Exam Writing Tips

Go off-topic in a writing exam and lose marks

A large part of writing well has to do with knowing what not to write.

This is much harder than it sounds: students who lack good training tend to write whatever comes to mind. They tend to include even more irrelevant material when they are working under the time pressure of an exam: with adrenaline pumping through their veins, they are more prone to jotting down jumbled thoughts.

The solution, then, is for students to take the time to weed out ideas that are out of place when they’re practising writing. This way, when they’re sitting in the examination hall, their good writing instincts will kick in and help them sharpen the focus of their scripts.

Below is the first few paragraphs of a student’s response to the essay topic “Are video games with violent content bad for kids?” Further below is my rewrite of his copy. Compare the two versions, and immediately you can see why going off-topic is one of the easiest ways to lose marks at exams.

Student’s copy

Advancements in technology have made it possible for video game design companies to come up with more and more complex games. These days, people no longer play simple games like chess, snakes and ladders; we play Minecraft, Grand Theft Auto, Fortnite, Cyberpunk and more. The first video game, a table tennis game, was created in 1958. It had simple graphics, but it managed to fulfill its one purpose: to get its users hooked. Since then, video games have evolved to simulate real life. In GTA, players enjoy the illusion of living in a city called Los Santos. The more technology improves, the more realistic video games get. However, some parents are unwilling to buy video games for their children if they contain violent content. So, do violent video games have a negative impact on kids?

What is considered a violent video game? I remember the time when I started gaming. I was playing Gears of War on an Xbox 360 when I was about six years old. It was a game in which the task was to kill the beasts and compete to get the highest number of kills. It was very addictive, and the pressure to get a highscore was overwhelming.

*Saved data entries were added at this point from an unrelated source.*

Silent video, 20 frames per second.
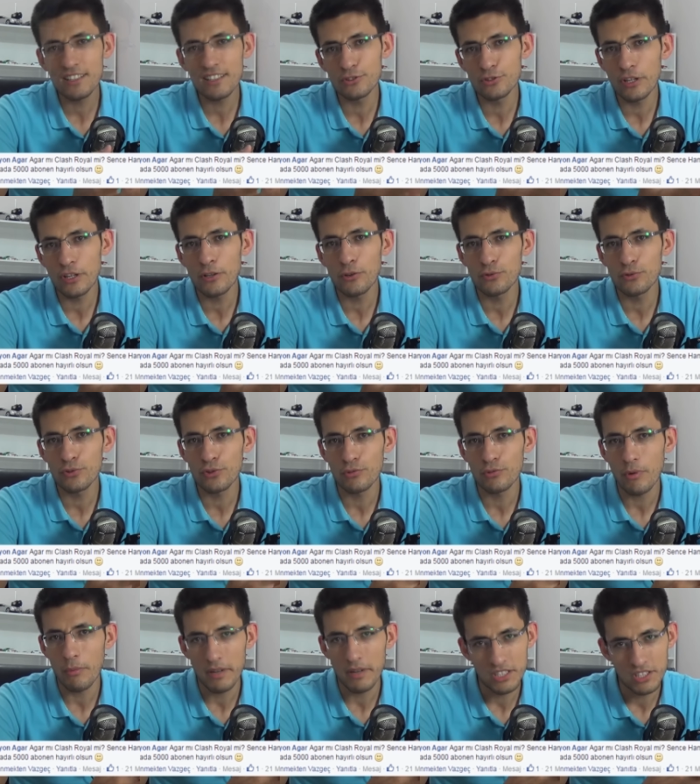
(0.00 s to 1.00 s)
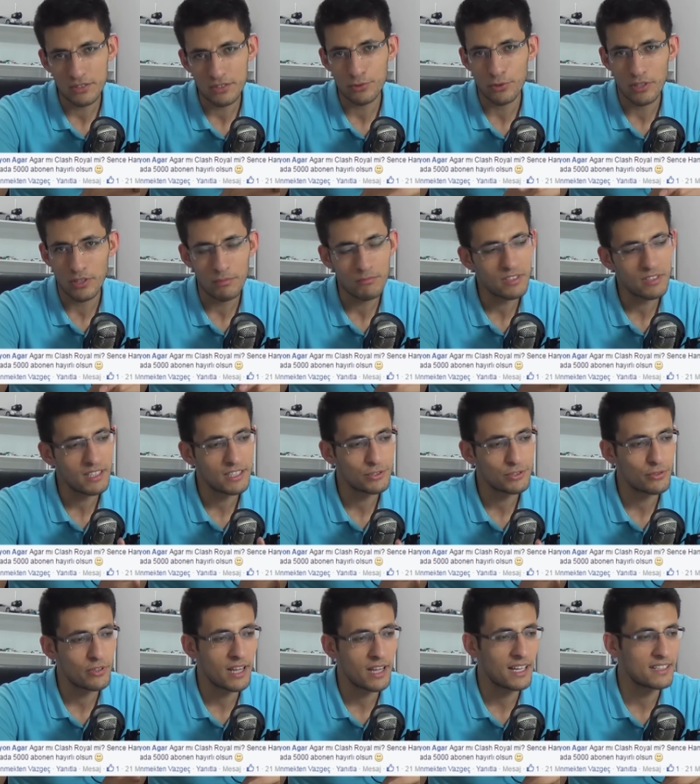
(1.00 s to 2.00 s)
Clash Royale oynuyorum ama açık söyleyeyim.
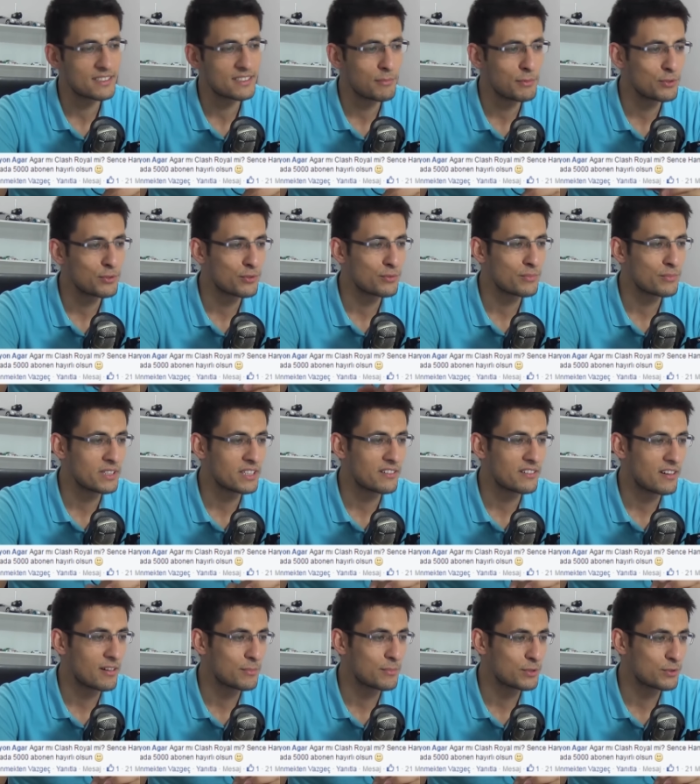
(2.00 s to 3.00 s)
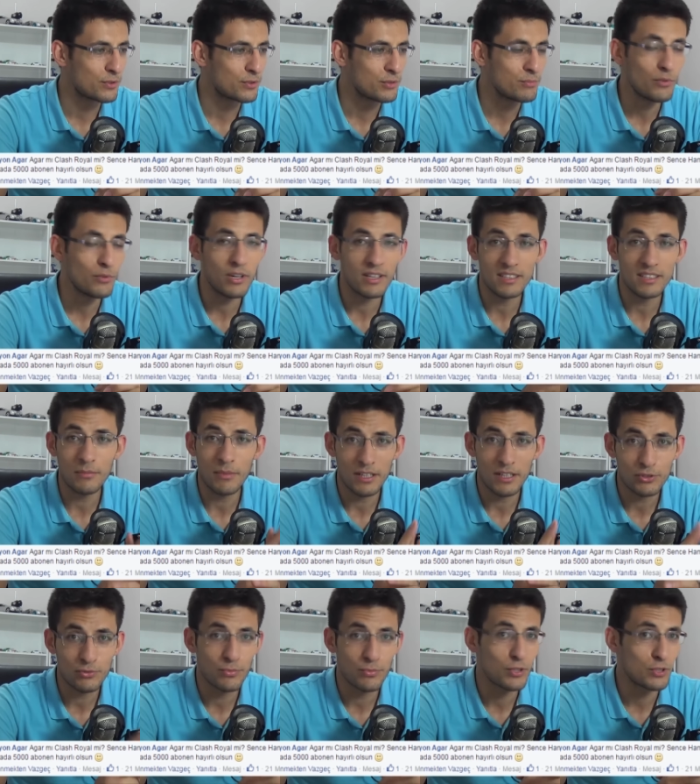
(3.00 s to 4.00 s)
Clash Royale her zaman oyunuma devam ediyorum. Bu
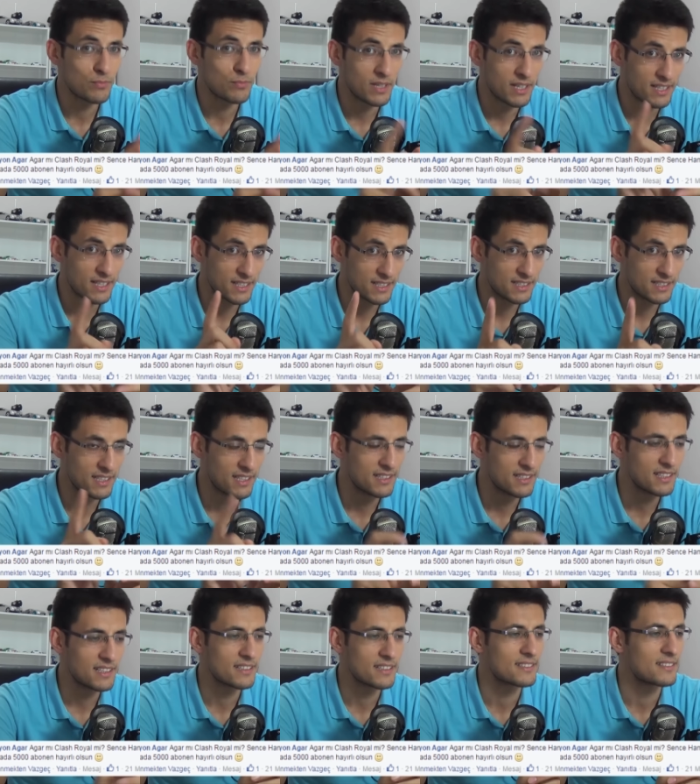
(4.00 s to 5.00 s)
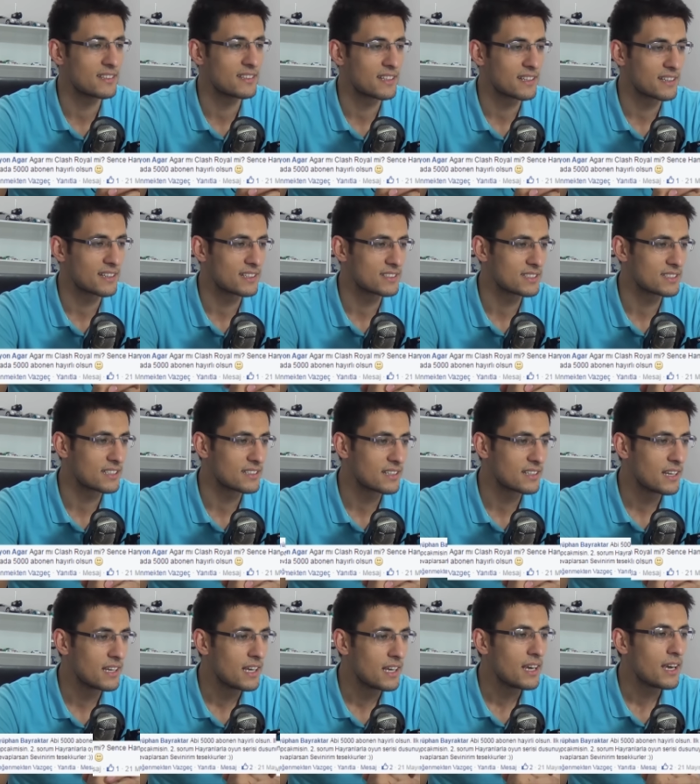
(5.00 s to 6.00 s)
arada Masum Öğretmen klanına katılın
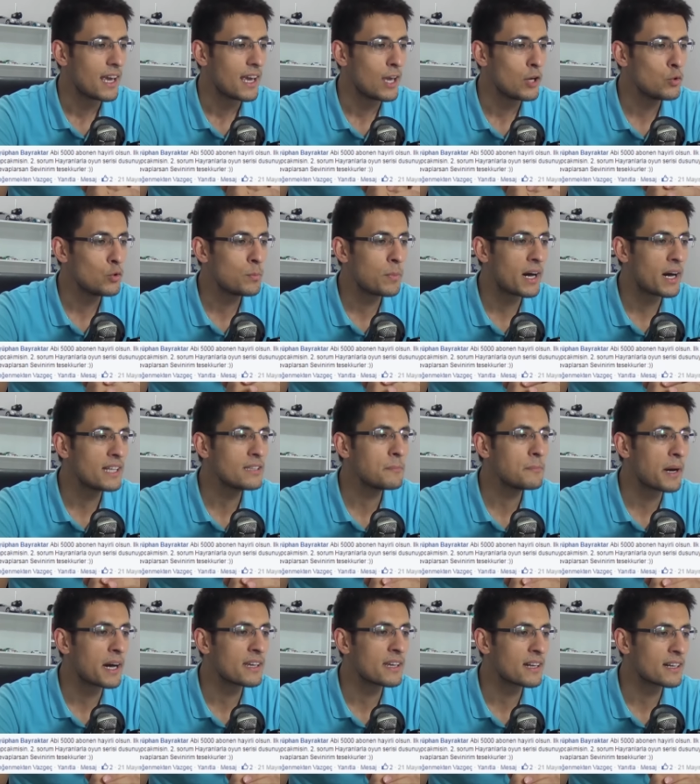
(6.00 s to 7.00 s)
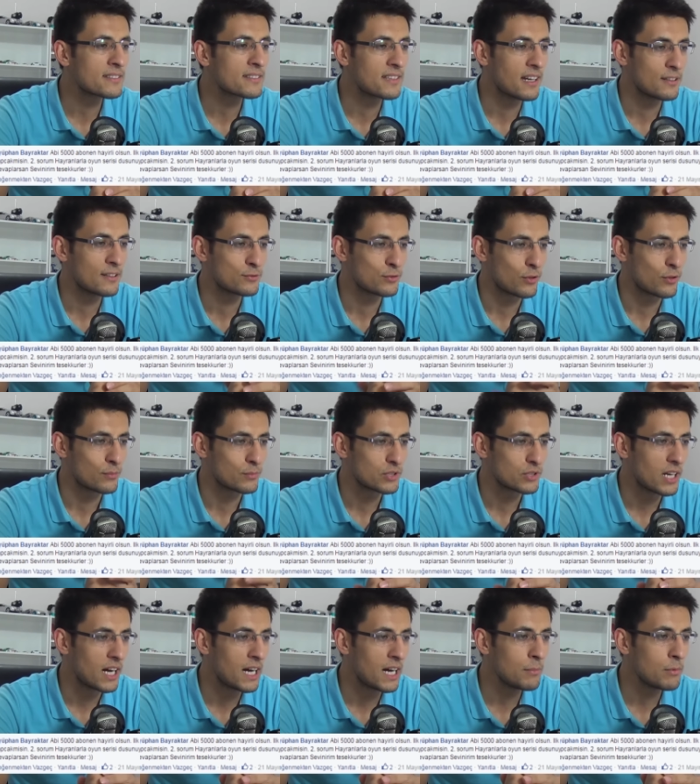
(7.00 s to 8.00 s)
arkadaşlar. Eyüphan Bayraktar
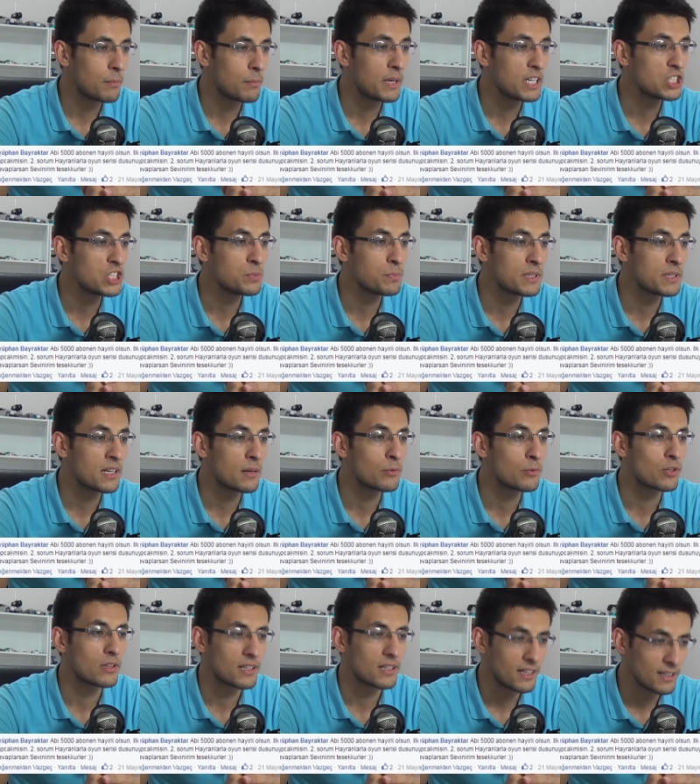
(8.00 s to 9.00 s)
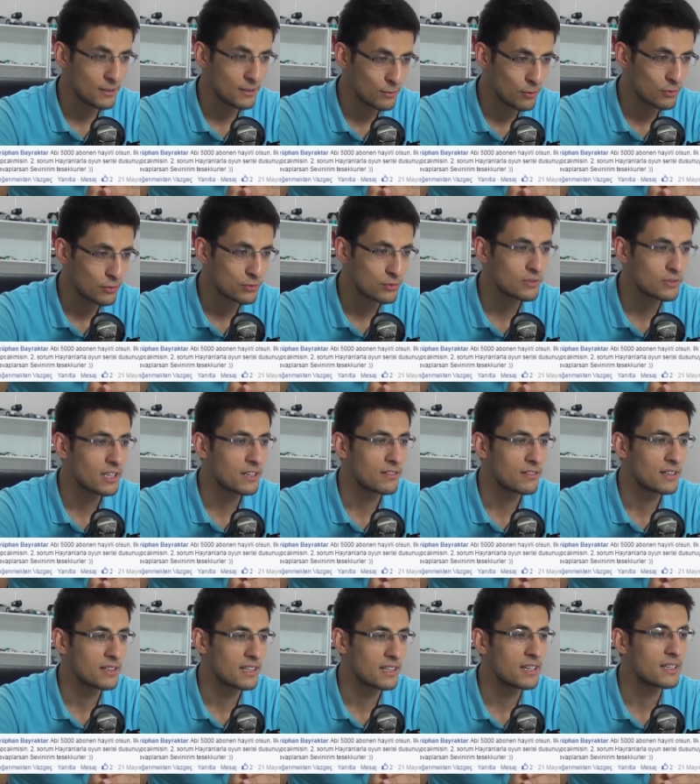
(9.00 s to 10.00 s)
sormuş. Abi 5000 abonen hayırlı olsun
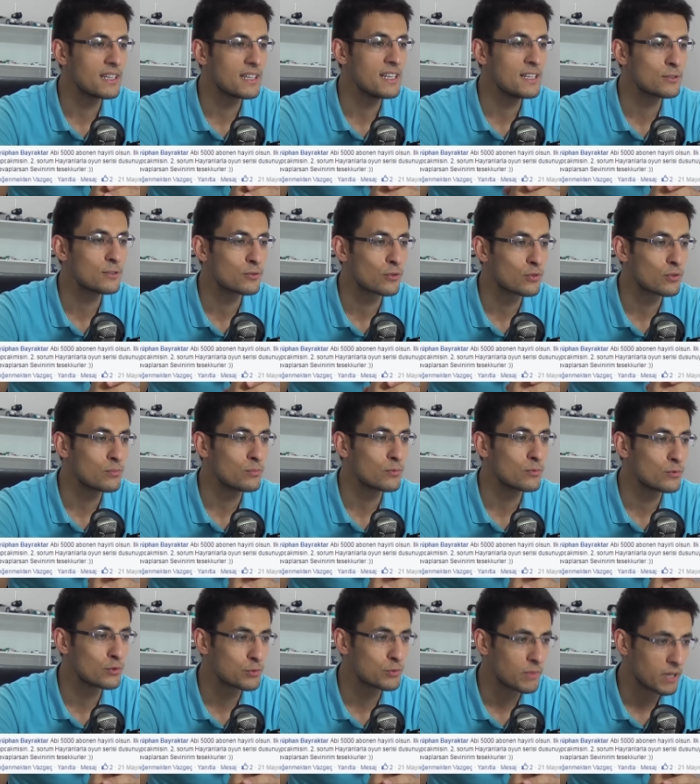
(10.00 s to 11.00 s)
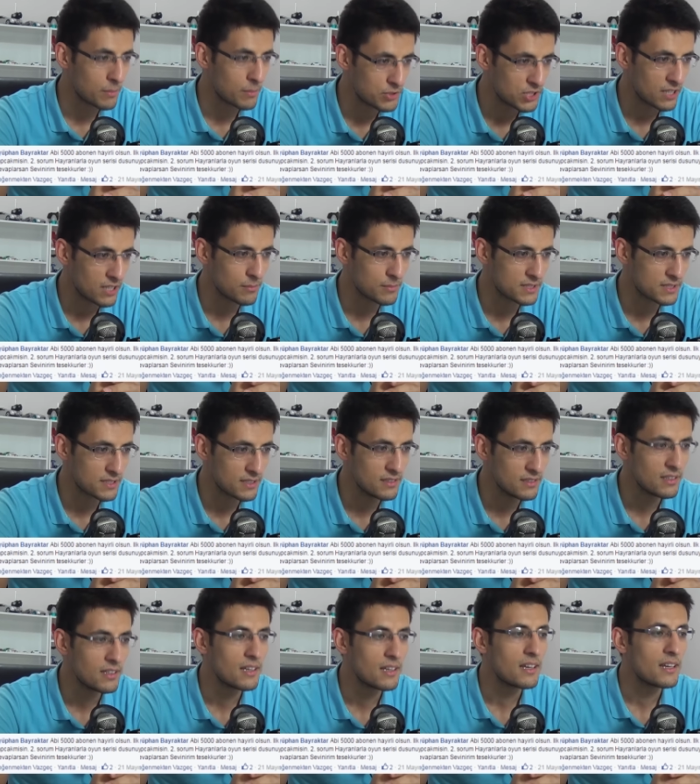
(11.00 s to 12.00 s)
eyvallah. İlk sorum buluşma yapacak
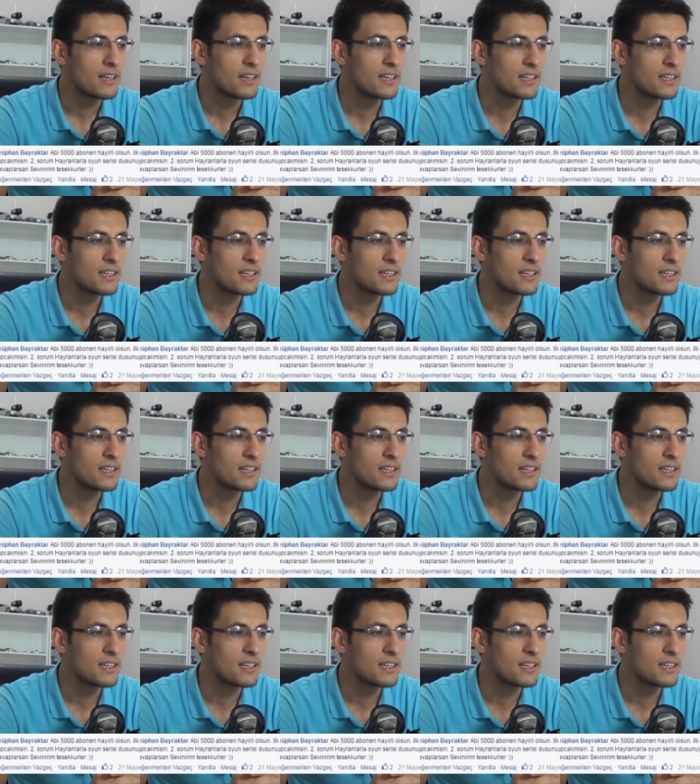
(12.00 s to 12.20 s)
mısın?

Granted, there were violent elements like blood and other gruesome visuals probably unsuited to a six year old. Another time I was playing Minecraft and my mum asked me whether the game contains scenes of bloodshed. That is what violence games mean. If the game has blood and other “too realistic” features, it is called a violent game.

Are violent video games as bad as they seem? We have heard stories of children stabbing or killing someone in real life because they thought they were in the world of games. In 2005, a man called Devin Moore killed three people because he confused GTA with reality.  But I have seen a lot of my friends play the same game and they are completely normal. I therefore think child psychologist David Walsh is right when he says “Not every kid who plays a video game is going to turn to violence.”

My rewrite

When the noted British scientist Ian Beveridge came across an ancient Greek historian’s curious account of a stream that would change temperature throughout the day  – it was lukewarm at early dawn, much cooler in the afternoon, and reverted back to being lukewarm after sunset – his gut instinct told him that the historian had committed the error of misattribution. 

“In all probability the temperature of the water remained constant and the change noticed was due to the difference between water and atmospheric temperatures as the latter changed,” Beverdige observed.

I am reminded of the Greek historian’s mixup every time I hear people claiming that video games with violent content will make impressionable teenagers become more brutal in thought and manner. The poster child for this theory is Devin Moore, an obsessive player of Grand Theft Auto, which allows gamers to lose themselves in a fantasy underworld where they can steal cars and kill cops with impunity. Anti-game advocates never tire of retelling how Moore returned to real life and thought nothing of gunning down three police officers when he was accosted for having appropriated a car.

Yet is it valid to jump to the conclusion that violent games lead to violent acts? My intuition tells me no; I’m speaking as a teenage boy who knows scores of diehard GTA fans who are polite and considerate in their daily interactions with others. Renowned child psychologist David Walsh supports my hunch with scholarly findings. GTA alone didn’t push Moore over the edge: Moore’s troubled family background –  as a child he was ping-ponged from one foster home to another – played a much more crucial role in shaping his behaviour. “Not every kid who plays a violent video game is going to turn to violence because they don’t have all of those other risk factors going on,” notes Walsh.